Abweichend von vielen anderen Systemen ist Goshin-Taijutsu grundsätzlich frei von einer festgelegten Stilrichtung. Der Ausübende setzt in der Regel Grundtechniken ein, welche seinem eigenen Stil entsprechen; also kein Umlernen jahrelang eintrainierter Techniken. Die meisten zur Selbstverteidigung eingesetzten Stilrichtungen enthalten Grundtechniken aus dem Programm im Goshin-Taijutsu. So ist es beispielsweise im Goshin-Taijutsu möglich, dass ein Anwender aus dem Karate die gleiche Technik ausführt, wie z. B. jemand aus dem Ninjutsubereich, nur mit dem Unterschied, dass jede dieser Personen seine eintrainierten Grundtechniken anwendet.

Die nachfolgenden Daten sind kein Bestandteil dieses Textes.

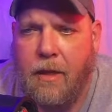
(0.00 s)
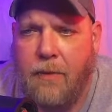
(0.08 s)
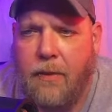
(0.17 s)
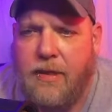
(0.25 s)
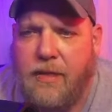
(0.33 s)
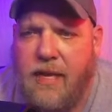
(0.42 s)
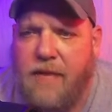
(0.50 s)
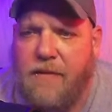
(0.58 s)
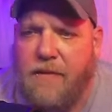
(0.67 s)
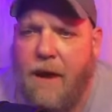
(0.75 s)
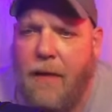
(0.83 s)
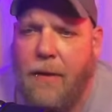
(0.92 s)
which is then
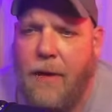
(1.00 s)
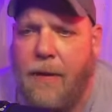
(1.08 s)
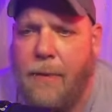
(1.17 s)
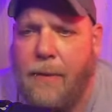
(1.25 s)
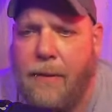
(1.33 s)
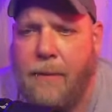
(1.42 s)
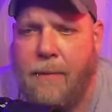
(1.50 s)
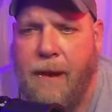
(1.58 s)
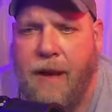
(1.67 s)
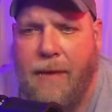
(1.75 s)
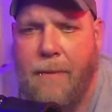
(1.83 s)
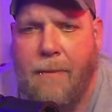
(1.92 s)
followed up
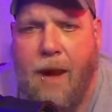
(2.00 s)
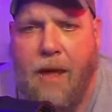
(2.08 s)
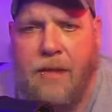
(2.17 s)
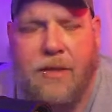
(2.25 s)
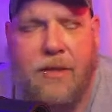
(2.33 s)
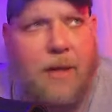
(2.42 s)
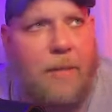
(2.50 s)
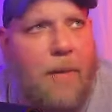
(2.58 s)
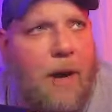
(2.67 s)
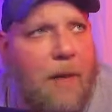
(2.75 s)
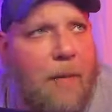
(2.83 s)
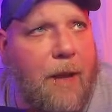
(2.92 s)
by the monster
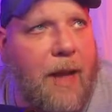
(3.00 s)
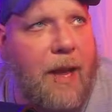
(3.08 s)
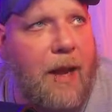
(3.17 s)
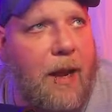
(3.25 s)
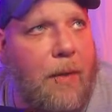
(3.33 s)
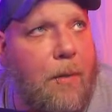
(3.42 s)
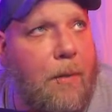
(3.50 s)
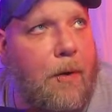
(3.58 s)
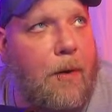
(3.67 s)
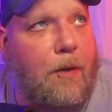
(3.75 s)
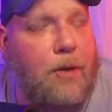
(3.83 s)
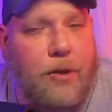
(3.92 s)
among men,
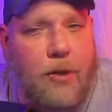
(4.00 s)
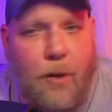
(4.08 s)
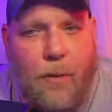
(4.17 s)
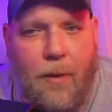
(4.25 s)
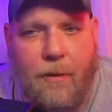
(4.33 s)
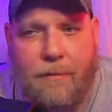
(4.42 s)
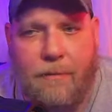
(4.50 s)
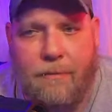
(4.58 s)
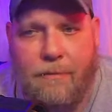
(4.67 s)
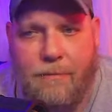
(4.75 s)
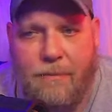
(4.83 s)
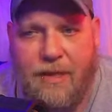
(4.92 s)
Braun
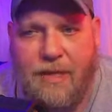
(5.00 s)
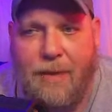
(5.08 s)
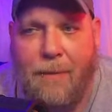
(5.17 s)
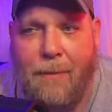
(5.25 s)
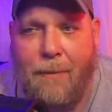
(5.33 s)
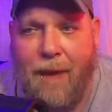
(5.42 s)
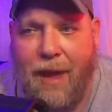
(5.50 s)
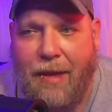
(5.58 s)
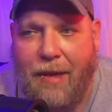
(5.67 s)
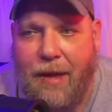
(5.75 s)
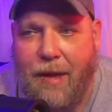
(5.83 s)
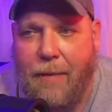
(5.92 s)
Strowman,
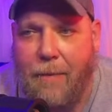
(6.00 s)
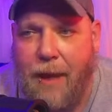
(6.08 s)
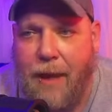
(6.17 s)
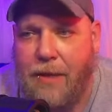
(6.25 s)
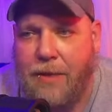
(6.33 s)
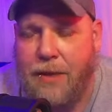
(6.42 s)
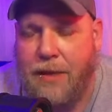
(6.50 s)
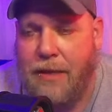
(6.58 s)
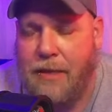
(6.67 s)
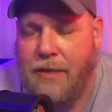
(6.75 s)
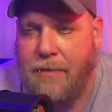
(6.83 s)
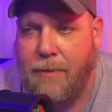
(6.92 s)
demanding a match
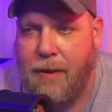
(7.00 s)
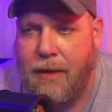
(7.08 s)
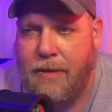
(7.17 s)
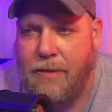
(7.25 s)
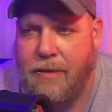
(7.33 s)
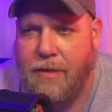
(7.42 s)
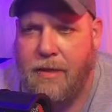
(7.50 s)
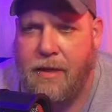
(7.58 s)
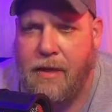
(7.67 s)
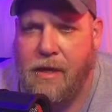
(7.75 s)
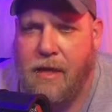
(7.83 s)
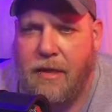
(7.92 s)
against The Miz
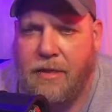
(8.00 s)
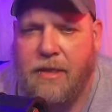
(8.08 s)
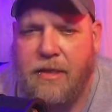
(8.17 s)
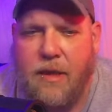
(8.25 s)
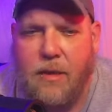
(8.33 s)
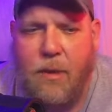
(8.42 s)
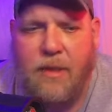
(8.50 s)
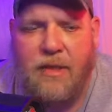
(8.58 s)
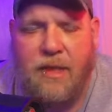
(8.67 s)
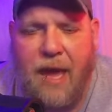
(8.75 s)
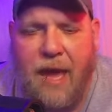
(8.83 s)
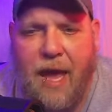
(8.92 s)
since he
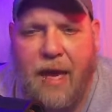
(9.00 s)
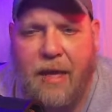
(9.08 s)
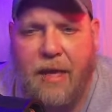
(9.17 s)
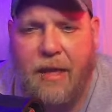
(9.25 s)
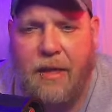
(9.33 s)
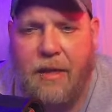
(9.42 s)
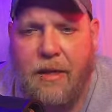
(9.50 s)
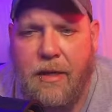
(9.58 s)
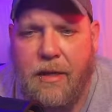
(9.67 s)
wasn't added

Wichtig hierbei ist lediglich die Beachtung der zugrundeliegenden Prinzipien einer sicheren Selbstverteidigung sowie die korrekte und damit effektive Ausführung der jeweiligen Technik. Aufgrund der Prinzipien und der damit verbundenen Effektivität sowie des Einsatzbereiches eignet sich Goshin-Taijustu nicht für den sportlichen Wettkampf. Darüber hinaus beinhaltet Goshin-Taijutsu grundsätzlich den Umgang mit Handfeuerwaffen (Pistole) sowie auch Tonfa bzw. Polizeistock, speziell für die Verteidigung. Weitere Teilgebiete sind bei den höheren Meistergraden die Kenntnis mindestens eines Naturheilverfahren, z. B. Akupressur, Shiatsu, Heilpflanzen oder Saiminjutsu.